# Approximate roots for Arbitrary-Degree Polynomial - two close roots

Here are two slides from Fundamentals of Power Electronics. When talking about approximation roots on n-th order polynomial $$P(s)=1+a_1s+...+a_ns^n$$ with the form of $$P(s)=(1+\tau_1s)(1+\tau_2s)...(1+\tau_3s)$$, it uses some math that I cannot figure out on myself.

Firstly, I'd like to show the result when every root separate with each other.

And here is the result if consider two close roots exists.

In the last step, I do not know why approximation is accurate leads to the last inequality. Could you give me some hint or explanation? Thanks.

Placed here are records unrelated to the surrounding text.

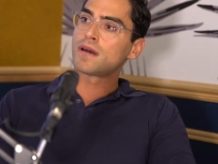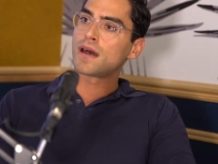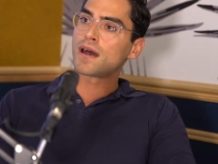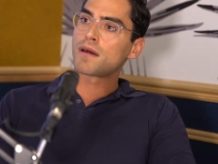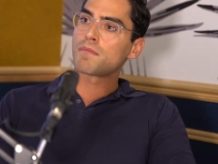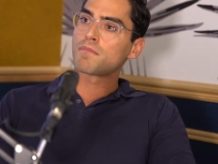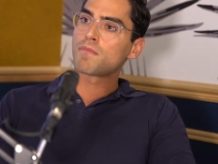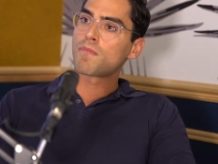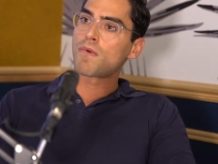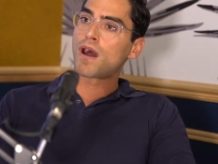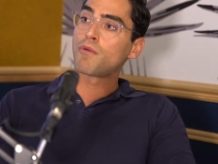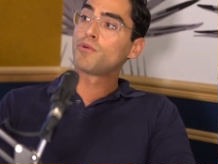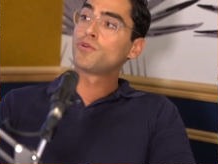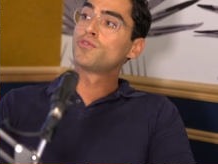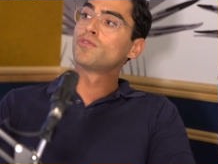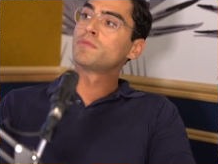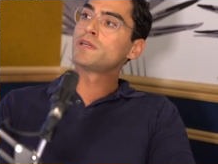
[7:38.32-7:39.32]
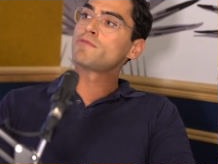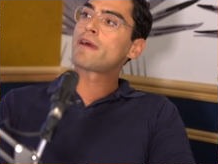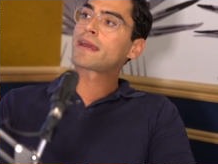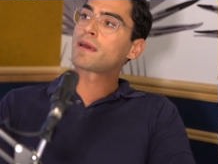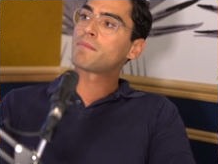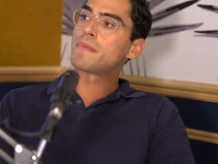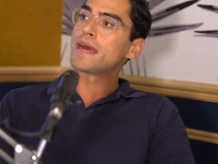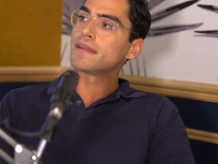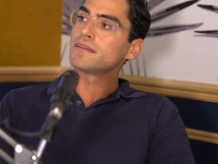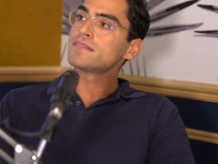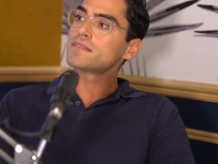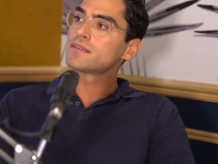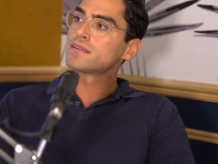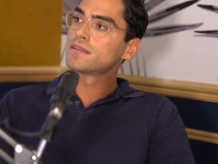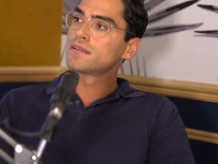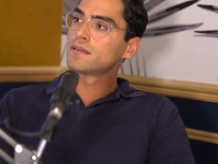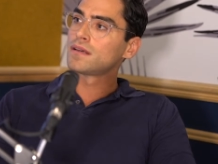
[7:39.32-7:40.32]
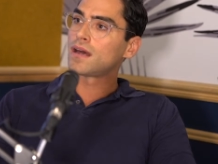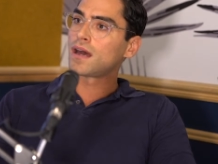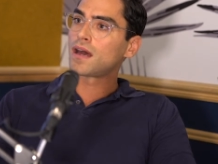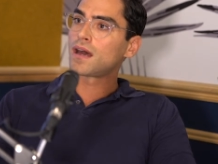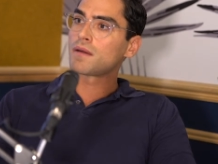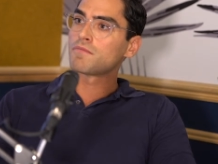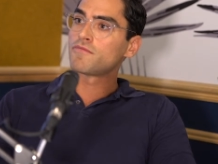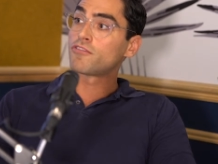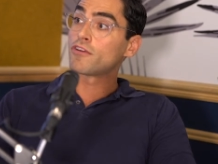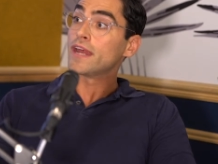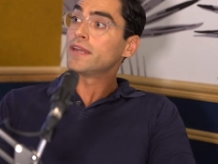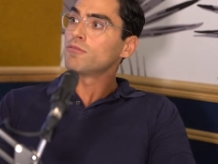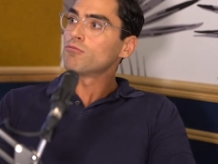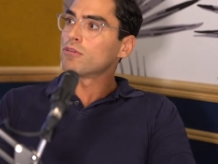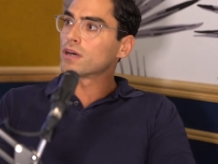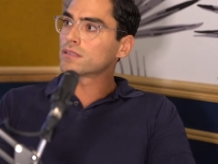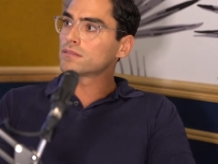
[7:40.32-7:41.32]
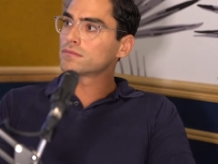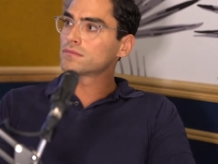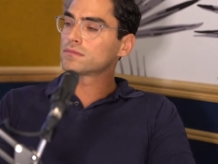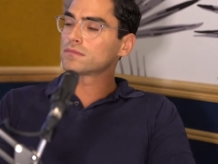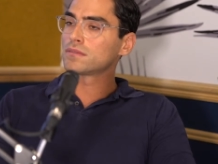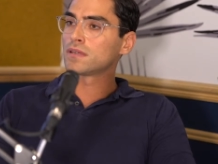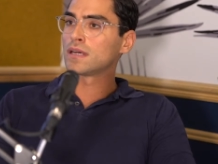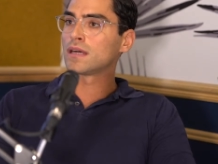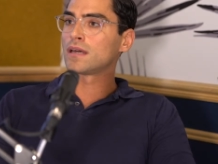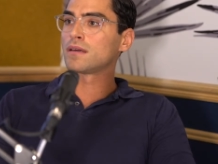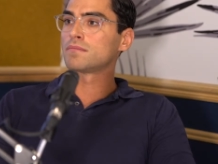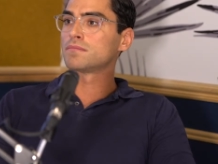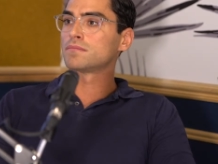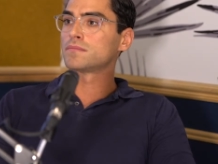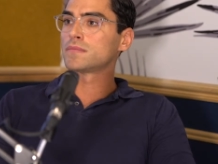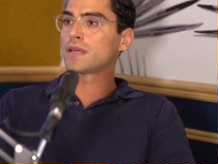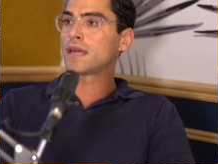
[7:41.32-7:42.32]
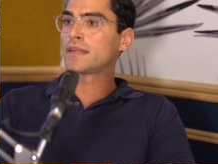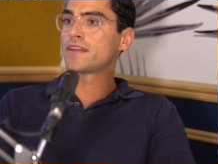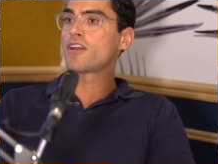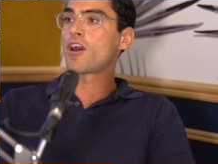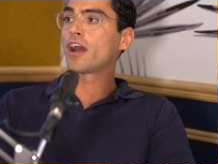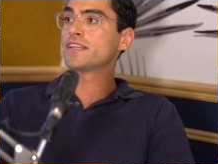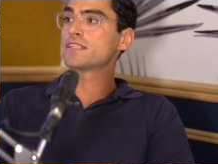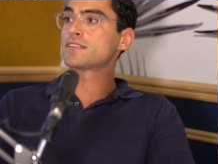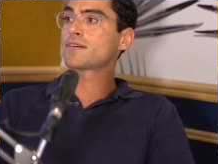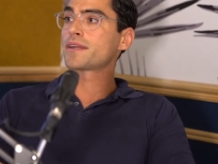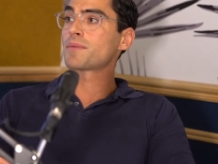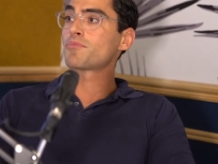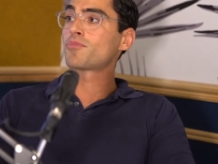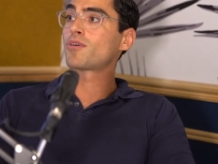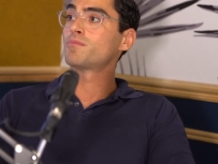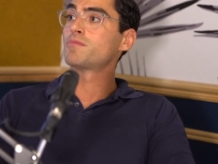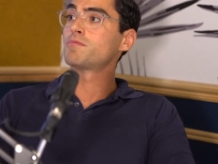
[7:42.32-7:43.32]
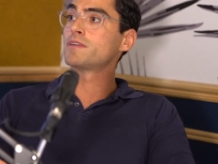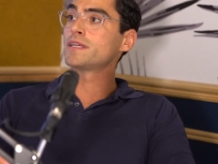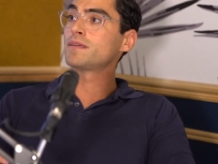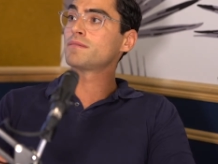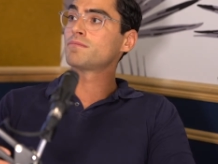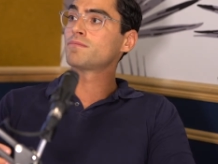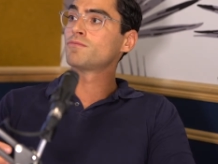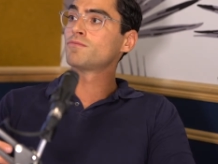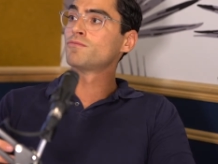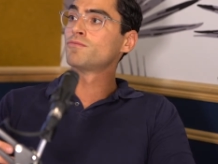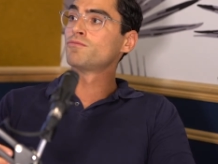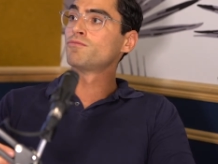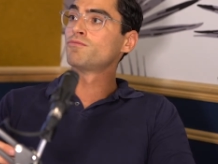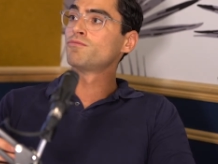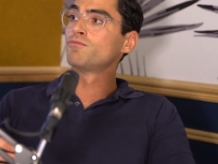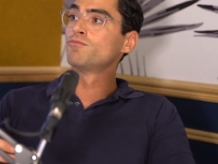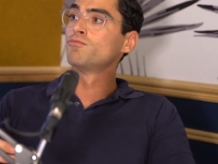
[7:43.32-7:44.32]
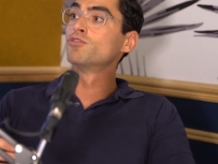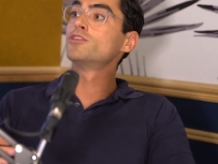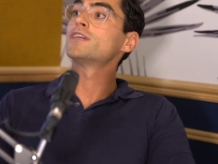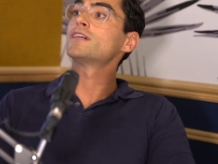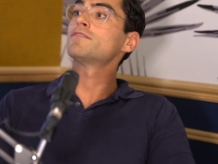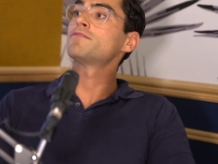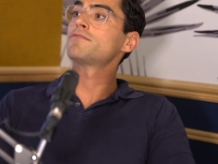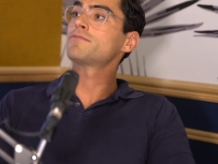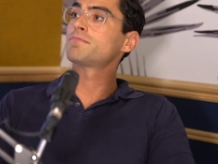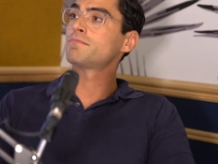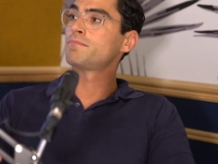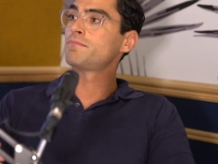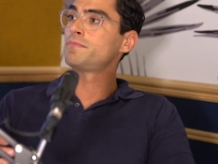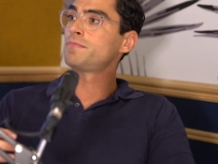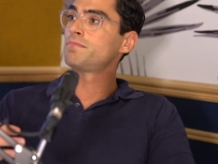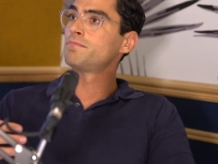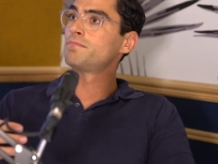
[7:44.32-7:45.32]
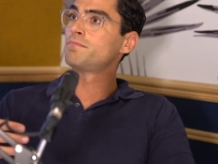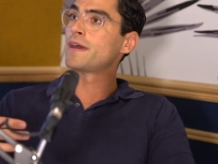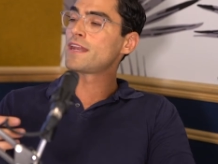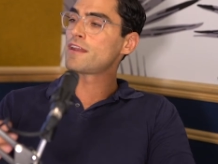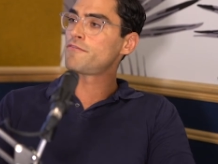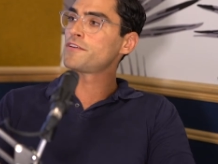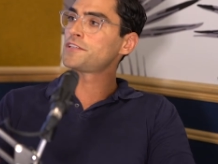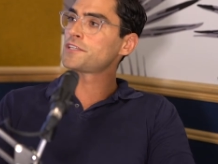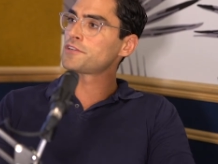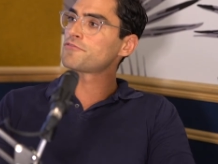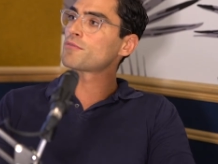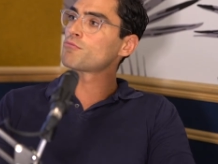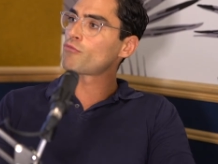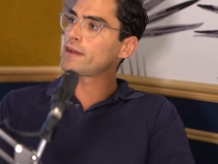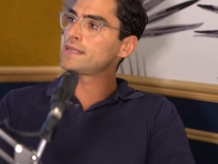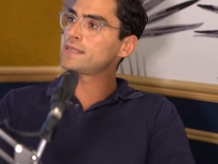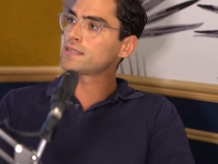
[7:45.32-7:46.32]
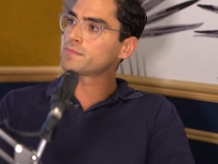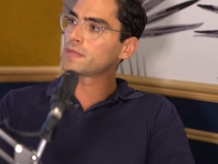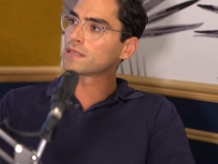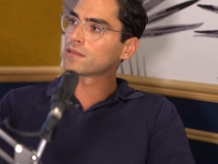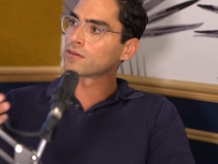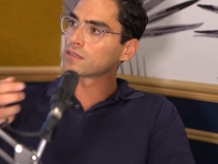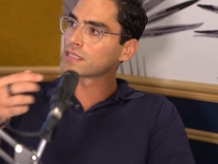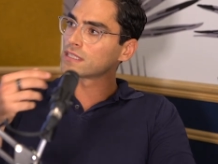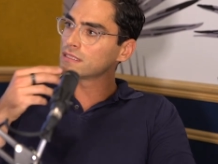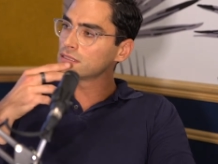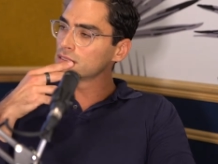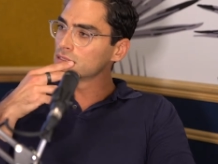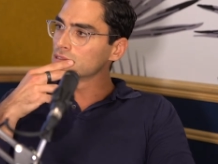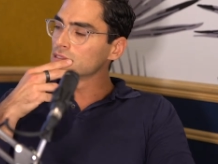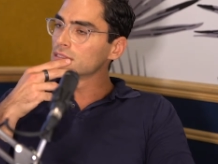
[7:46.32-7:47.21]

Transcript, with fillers: um, I would normally recommend um, for anyone. Um, and in hindsight, I probably would have benefited from waiting a bit longer.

Here is the original slide file.

• in $P(x)=(1+t_1s)(1+t_2s)$... What is $t_i$? – NoChance Sep 8 at 4:27
• @NoChance I'd like to describe $\tau_i$ as placeholders, or maybe unknwons, writing polynomial in the form of $P(x)=...(1+\tau_is)...$ then control theory results can be easily applied. When roots are separated, the result is $\tau_i{\approx}a_i/a_{i-1}$. – Page David Sep 8 at 4:47
• There must be a "root" for this formula somewhere....I am interested! I guess a good start for me would be to come up with an example. – NoChance Sep 8 at 5:25

I tried to do the special case first.
If the first equality is not satisfied, the slide say use this:

$$P(s) ≈ (1+a_1s+a_2s^2)(1+{a_3 \over a_2}s)\cdots(1+{a_{n} \over a_{n-1}}s)$$

Product of first two terms must approximate its underlying cubic:

$$(1+a_1s+a_2s^2)(1+{a_3 \over a_2}s) ≈ 1 + a_1s+ a_2s^2 + a_3s^3$$

$$s^1$$ coefficient: $$|a_1| ≫ |{a_3 \over a_2}|$$
$$s^2$$ coefficient: $$|a_2| ≫ |{a_1 a_3 \over a_2}| → |{a_2^2 \over a_3}| ≫ |a_1|$$

Use the same idea for the kth term, consider only the cubic:

$$(1+ {a_{k-1} \over a_{k-2}}s)(1 + {a_k \over a_{k-1}}s + {a_{k+1} \over a_{k-1}}s^2) ≈ 1 + {a_{k-1} \over a_{k-2}}s + {a_{k} \over a_{k-2}}s^2 + {a_{k+1} \over a_{k-2}}s^3$$

$$s^1$$ coefficient: $$\large |{a_{k-1} \over a_{k-2}}| ≫ |{a_{k} \over a_{k-1}}|$$
$$s^2$$ coefficient: $$\large |{a_{k} \over a_{k-2}}| ≫ |{a_{k+1} \over a_{k-1}}| → |{a_{k} \over a_{k-1}}| ≫ |{a_{k-2}\; a_{k+1} \over a_{k-1}^2}|$$